Another series of visits, and renewed intercourse with the much-loved uncle and his young Orleanist wife at Ramsgate, filled the autumnal months of 1835.


CHAPTER VII.

EARLY DAYS OF PRINCE ALBERT.

Birth—Melancholy Story of his Mother—Brought up under the Care of his two Excellent Grandmothers—His Winning Ways as a Child—His Tutor, Florschütz—The Brothers, Ernest and Albert—Visit to Brussels, and its Beneficial Effects—Hard Study—Tour through Germany, &c.—First Visit to England, and Meeting with Victoria—Studies at Brussels—Enters the University of Bonn—Tour to Switzerland and Italy—Public Announcement of Betrothal—Leaves Coburg and Gotha for his Marriage.

THE INFANT COUSINS VICTORIA AND ALBERT.

Albert, the second son of Duke Ernest I. of Saxe-Coburg-Saalfeld, and his wife, the Princess Louise, daughter of the Duke of Saxe-Gotha-Altenburg, was born at the Rosenau, a charming summer residence belonging to the Duke, about four miles from Coburg, on the 26th of August, 1819. His mother is described as handsome, though of very diminutive proportions, fair, with blue eyes; and her son Albert, whom she idolised, closely resembled her. She was clever and entertaining; yet her marriage was an unhappy one, and a separation took place by mutual consent in 1824, after which date the Duchess never saw her children. Two years later the separation was turned into a divorce. The Prince never forgot her, but spoke of her to his dying day with much tenderness, and the very first gift which he ever made to the Princess Victoria was a little pin which his mother had given him. Not until the Prince was almost a young man did his mother die. When she died her race became extinct, save in the persons of her two sons. Many years later, her remains were brought to Coburg, and laid in the family mausoleum beside the Duke and his second wife. This mausoleum was not completed until 1860, in which year Queen Victoria deposited a votive wreath on the tomb of the mother of her husband. Prince Albert’s paternal grandmother, the Duchess Dowager of Coburg, in writing to her daughter, the Duchess of Kent, announcing Albert’s birth, lauded his beauty, and—little thinking how the fortunes of the two infant cousins were to be intertwined hereafter—thus concluded her communication:—“How pretty the May Flower (the Princess Victoria, born the preceding May) will be when I see it in a year’s time. Siebold cannot sufficiently describe what a dear little love it is. Une bonne fois, adieu! Kiss your husband and children.” Siebold was an accoucheuse who had attended at the births of both the children. On the 19th of September the Prince was christened, and thus named:—Francis Charles Augustus Albert Emmanuel.
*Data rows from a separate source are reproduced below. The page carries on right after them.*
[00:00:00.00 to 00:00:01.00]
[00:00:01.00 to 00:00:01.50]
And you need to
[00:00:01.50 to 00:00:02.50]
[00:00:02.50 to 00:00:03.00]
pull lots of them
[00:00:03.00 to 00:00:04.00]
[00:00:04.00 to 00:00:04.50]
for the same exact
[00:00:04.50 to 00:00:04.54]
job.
The young Prince seems to have been adored as a child by all, whether relatives or others, who came in contact with him. “He leads captive,” said his fond mother, when he was two years old, “all hearts by his beauty and gentle grace.” After the sad separation of his father from his mother, the Prince was brought up largely under the care of his father’s mother, whom the Queen describes, from personal recollection, as “a most remarkable woman, with a most powerful, energetic, almost masculine mind, accompanied with great tenderness of heart, and extreme love for nature.” Of an evening she used to tell to her two grandchildren, Ernest and Albert, the stories of Sir Walter Scott’s novels, and, when they were old enough, employed them in writing letters to her dictation. She fondly described Albert, when he was not yet two years old, by the pet, diminutive name, “Alberinchen.” And she says—“With his large blue eyes and dimpled cheeks, he is bewitching, forward, and quick as a weasel. He can already say everything.” The step-maternal grandmother of the Prince too, second wife of his maternal grandfather, was sensible, kindly, and good, and took an interest in the children by no means inferior to that displayed by their own grandmother. With the former lady they spent very much of their time in their early years, at Gotha, and at her mansion in the vicinity of that town.
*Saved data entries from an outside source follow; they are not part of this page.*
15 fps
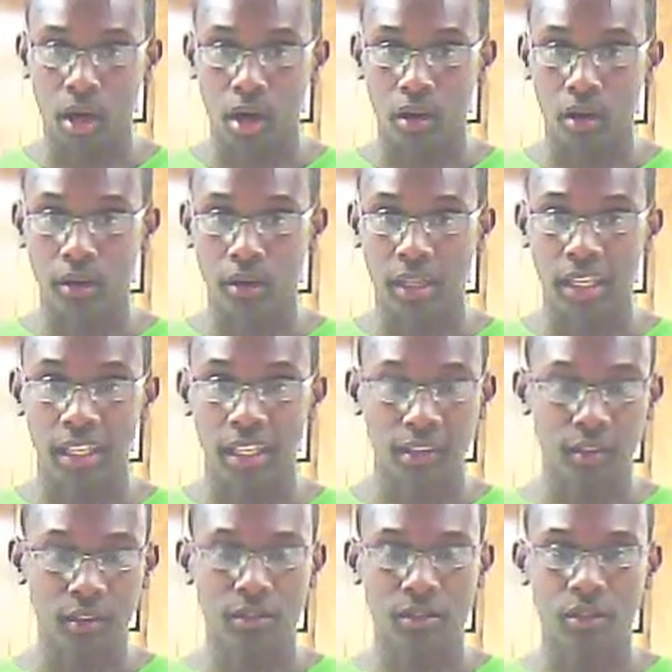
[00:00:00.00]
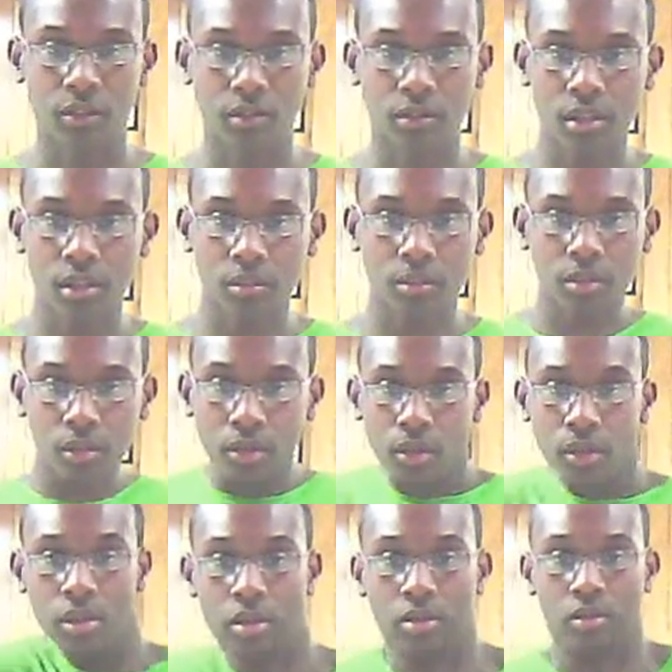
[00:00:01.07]
hard. It looks so simple.
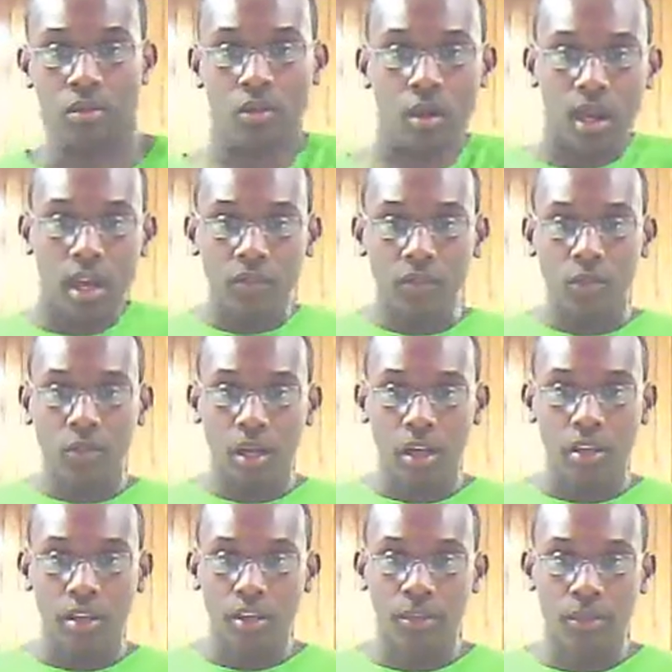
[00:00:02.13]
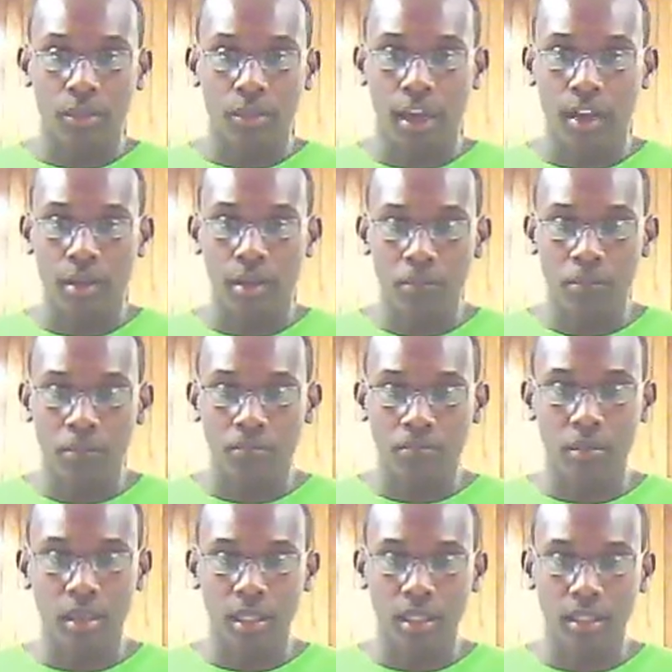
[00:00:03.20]
After a while you can do that,
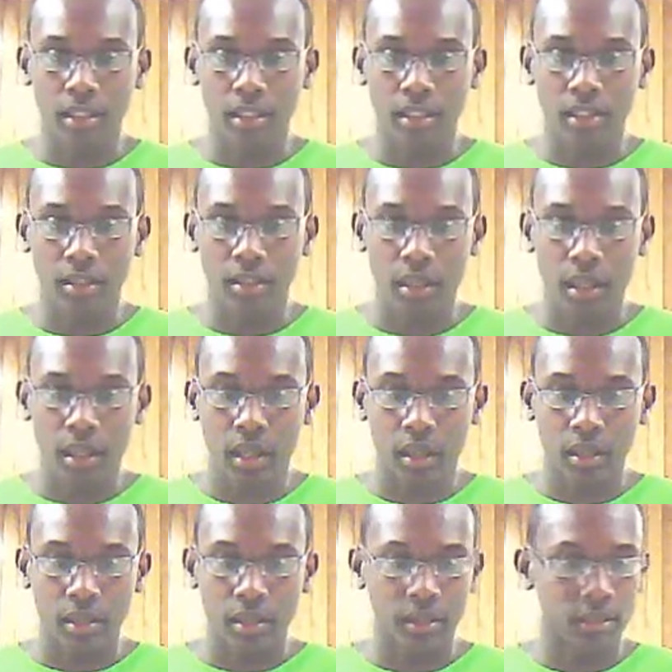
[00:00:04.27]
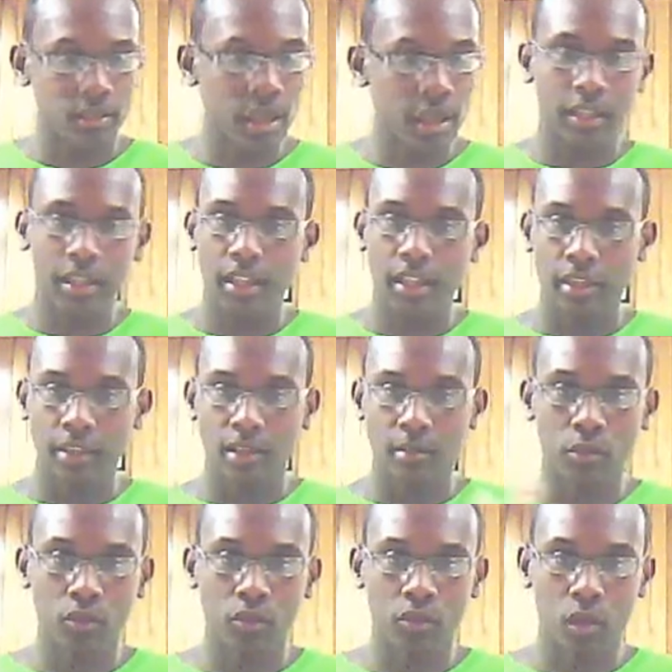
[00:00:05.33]
because it's exactly like the
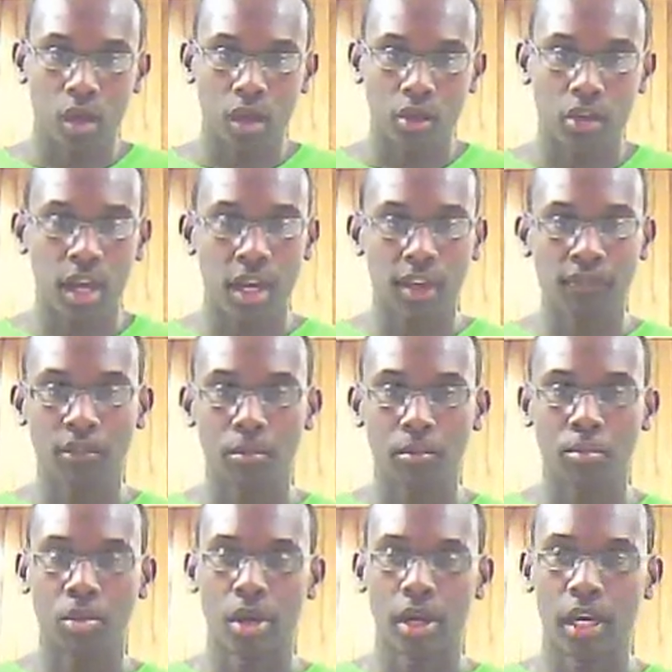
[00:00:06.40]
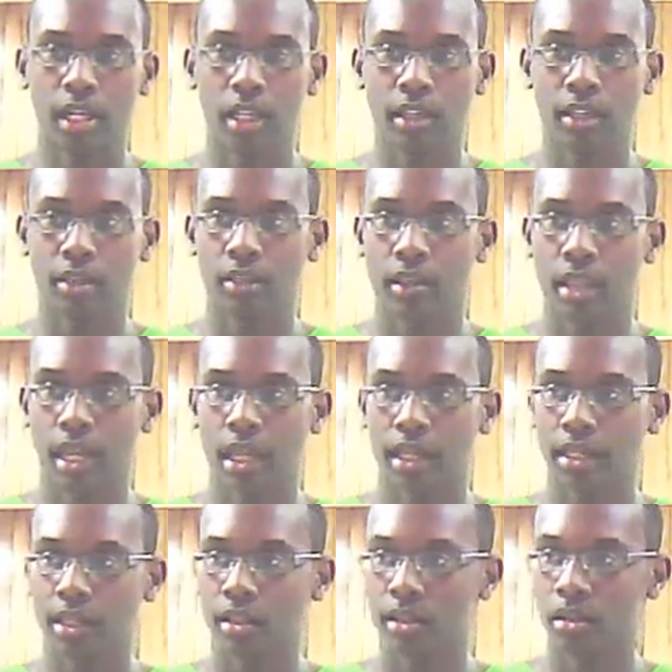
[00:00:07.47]
moonwalk. You have to break
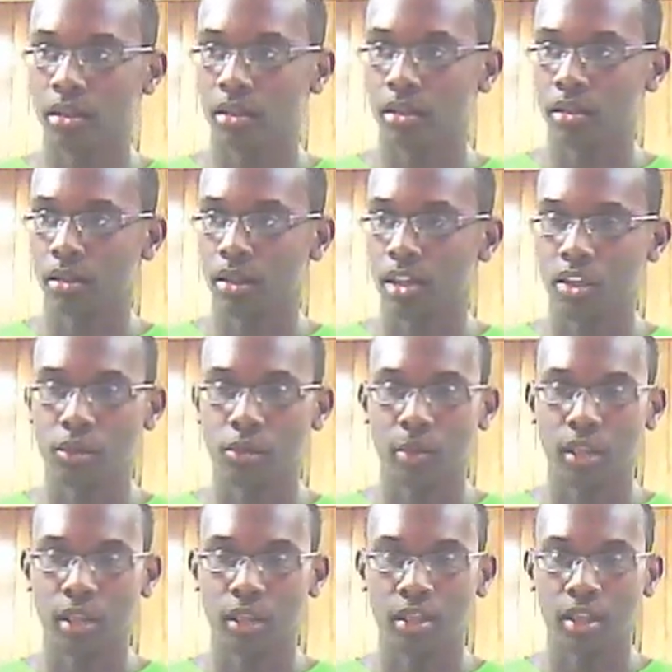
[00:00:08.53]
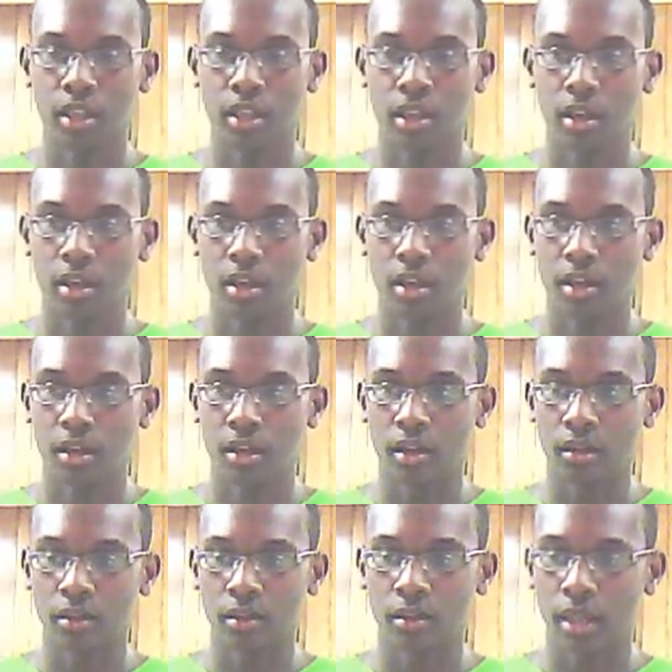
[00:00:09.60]
that human
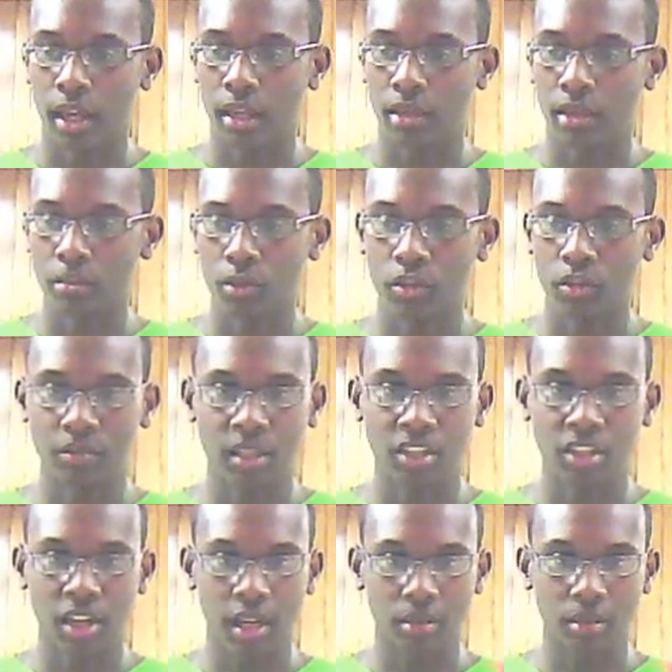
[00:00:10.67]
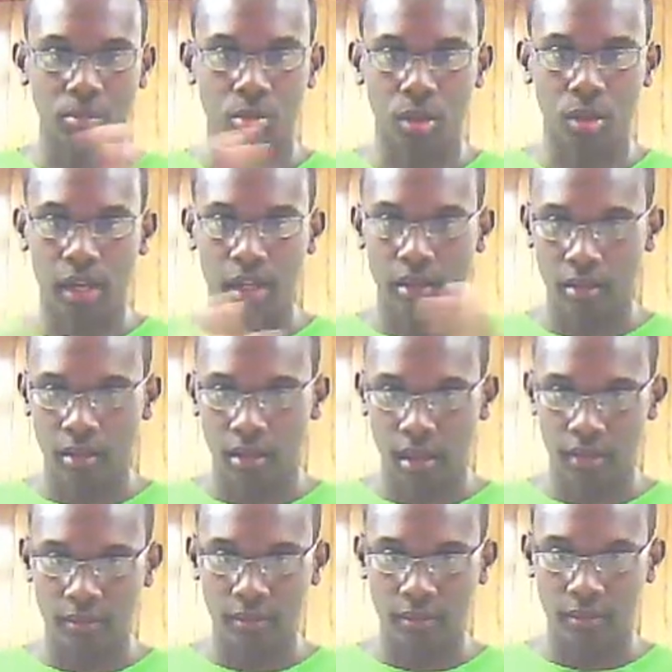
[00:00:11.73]
like movement. You got to break
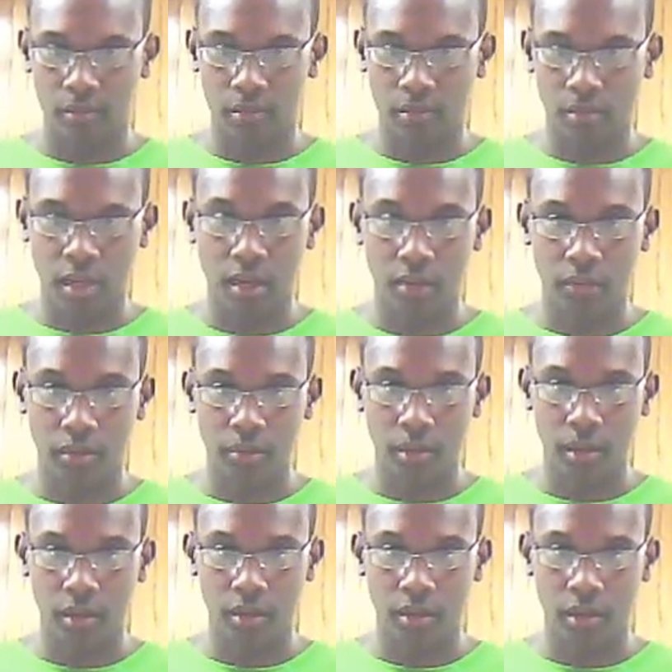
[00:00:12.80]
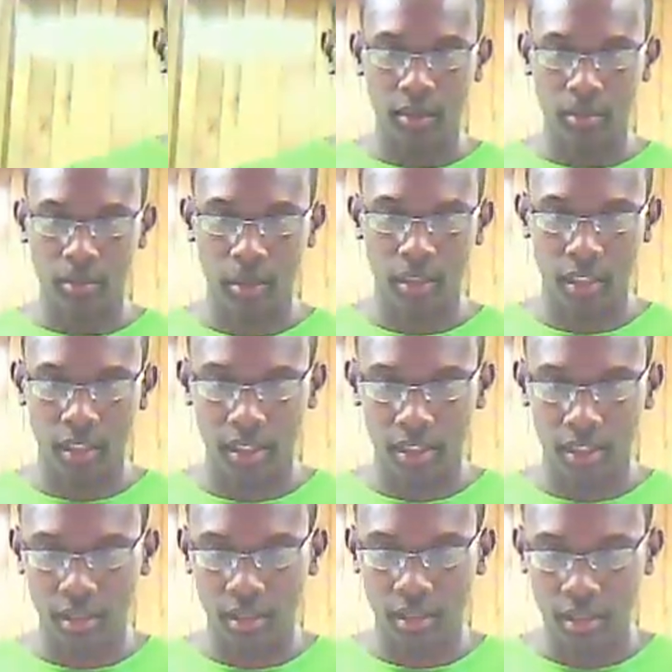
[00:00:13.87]
that comfortability,
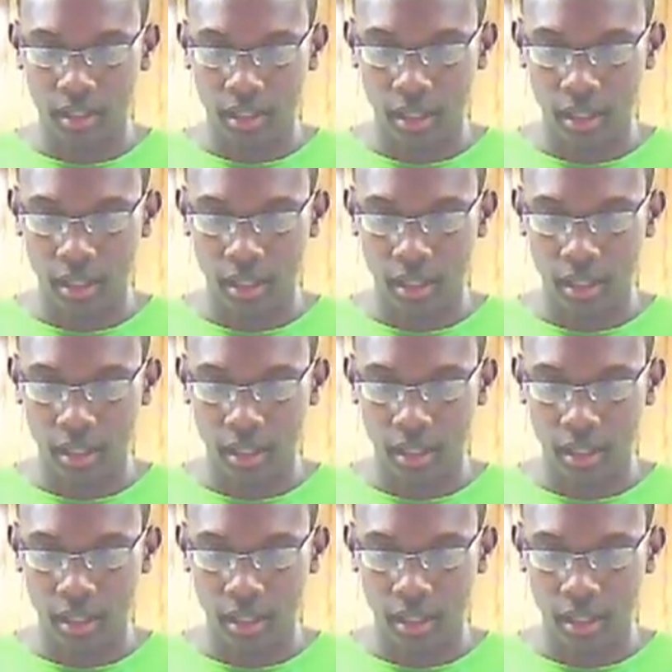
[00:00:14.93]
because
When Albert was not yet four years old he, with his brother, was removed to the care of a tutor, Herr Florschütz, who most admirably discharged his duties, which he continued to fulfil until his pupils had become young men. With the assistance of masters for special subjects, he conducted the whole of their early educational training, and continued to control their studies until they left the University of Bonn. The two brothers, spite of the difference of about a twelvemonth in their ages, pursued all studies in common, and the closest brotherly love and amity united them from first to last.